You are required to manage the risk from asbestos by;
Finding out is asbestos is present in the premises, its amount, location and its condition
- Presume material contains asbestos unless there is strong evidence that they do not
- Make, and maintain a record of the location and condition of the asbestos - or materials which are presumed to contain asbestos
- Assess the risk of anyone being exposed to fibres from the materials identified
- Make and 'asbestos management plan' that sets out how the risks from these materials will be managed
- Implement your 'asbestos management plan'
- Periodically review and monitor your 'asbestos management plan' and ensure adequate arrangements are in place to ensure plan remains update; and
- Provide information on the location and condition of asbestos material to anyone who is liable to work on or disturb them
There is also a requirement on anyone to cooperate as far as is necessary to allow the duty holder to comply with the above requirements.
Who is the Duty Holder?
Owners and occupiers of non-domestic premises, who have maintenance and repair responsibilities for those premises, have a duty to assess the building for asbestos and assess its condition and implement a management plan.

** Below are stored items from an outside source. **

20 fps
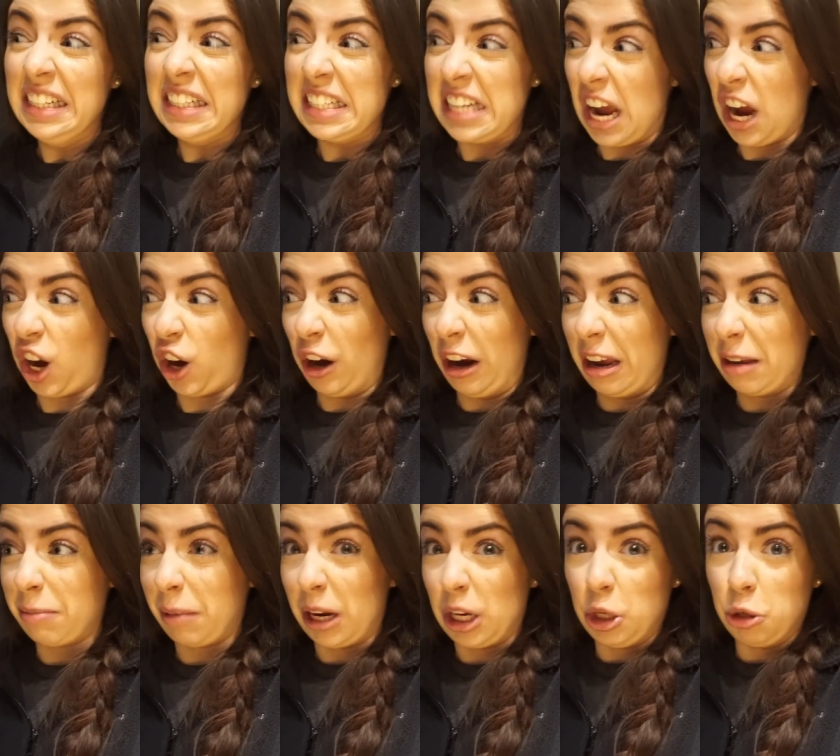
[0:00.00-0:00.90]
decorate
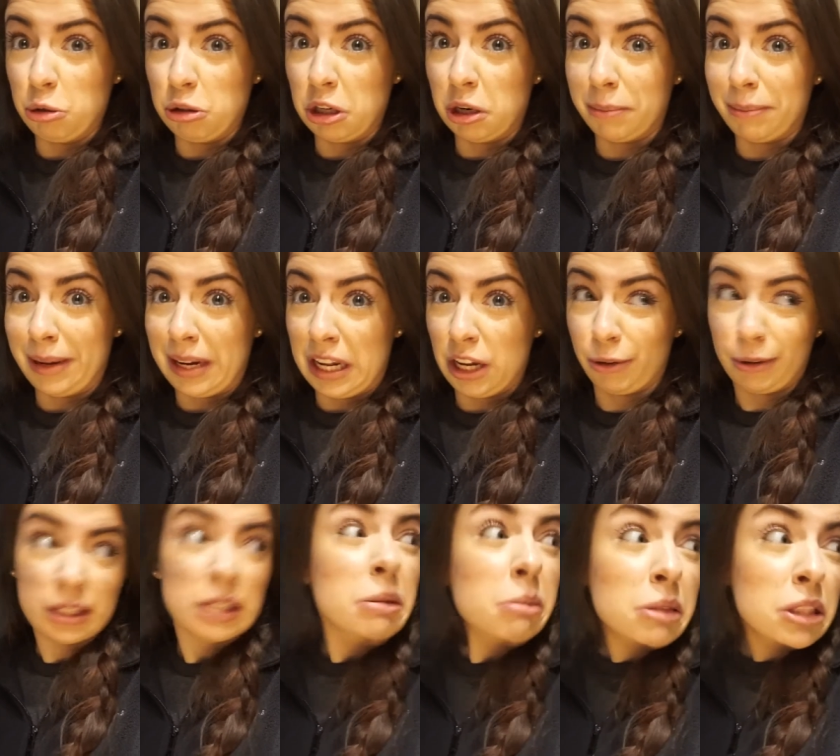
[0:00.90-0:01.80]
my new little mini
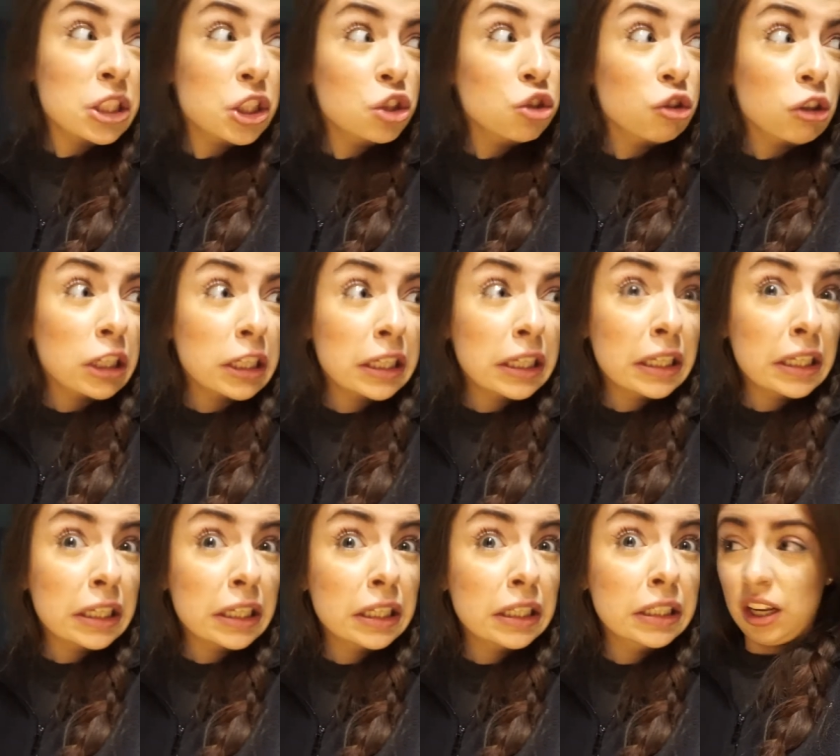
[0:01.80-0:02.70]
Christmas
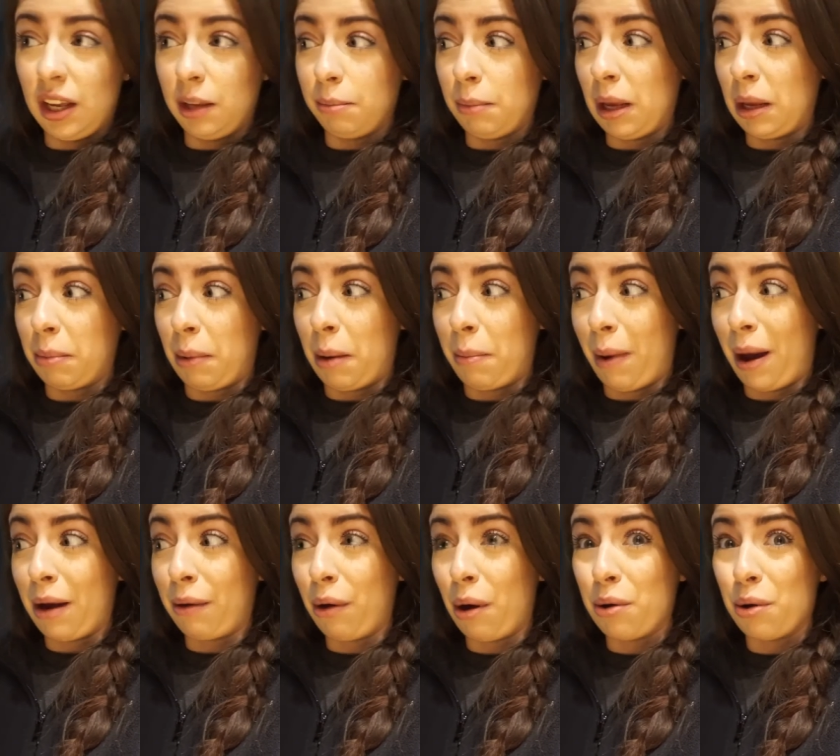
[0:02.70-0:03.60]
tree and make my
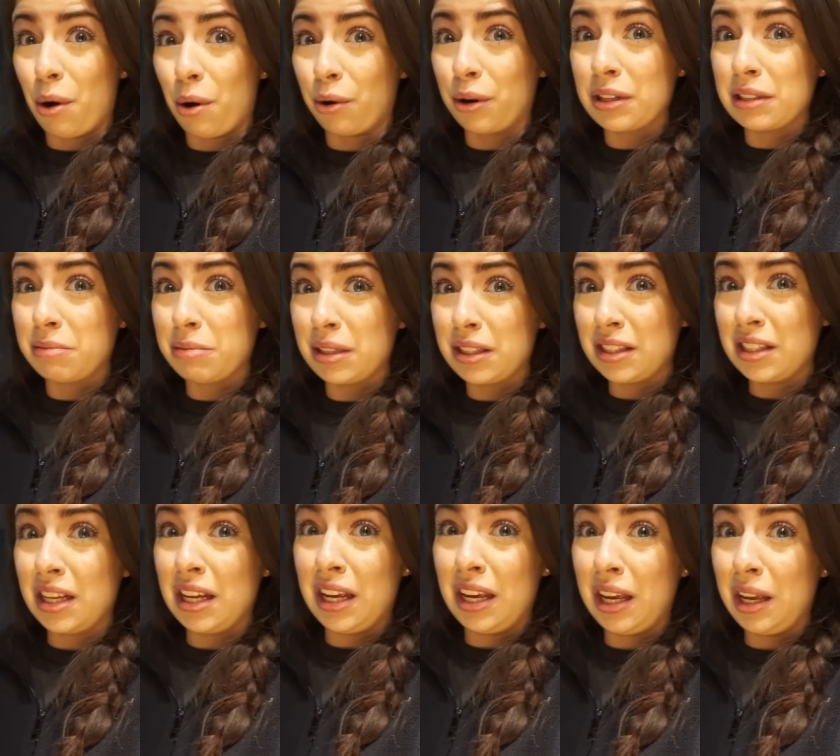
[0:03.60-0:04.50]
background all
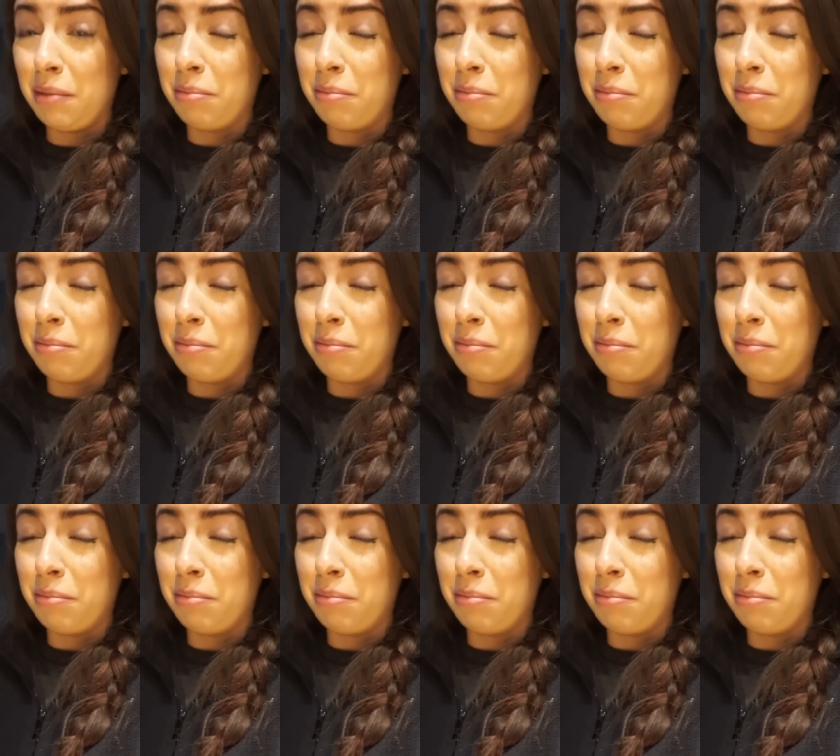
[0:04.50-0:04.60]
Christmassy,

Other parties have a legal duty to cooperate with the duty holder. For example, there is a requirement on landlords to pass on information to their tenants. Similarly tenants must cooperate with their landlord by allowing access to a building. Also building surveyors or architects, who have plans which show information on the whereabouts of asbestos, are expected to make this information available to duty holders.

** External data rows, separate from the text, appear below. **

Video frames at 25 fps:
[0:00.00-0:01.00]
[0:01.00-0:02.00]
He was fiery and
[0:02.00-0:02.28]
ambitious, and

What premises are effected?
The duty to manage covers all non-domestic premises. For example, all industrial, commercial or public buildings such as factories, warehouses, offices, shops, hospitals and schools.
Non-domestic premises also includes 'common' areas of certain domestic premises. Common areas might include foyers, corridors,lifts and lift-shafts, staircases, roof spaces, gardens, yards, outhouses and garages etc.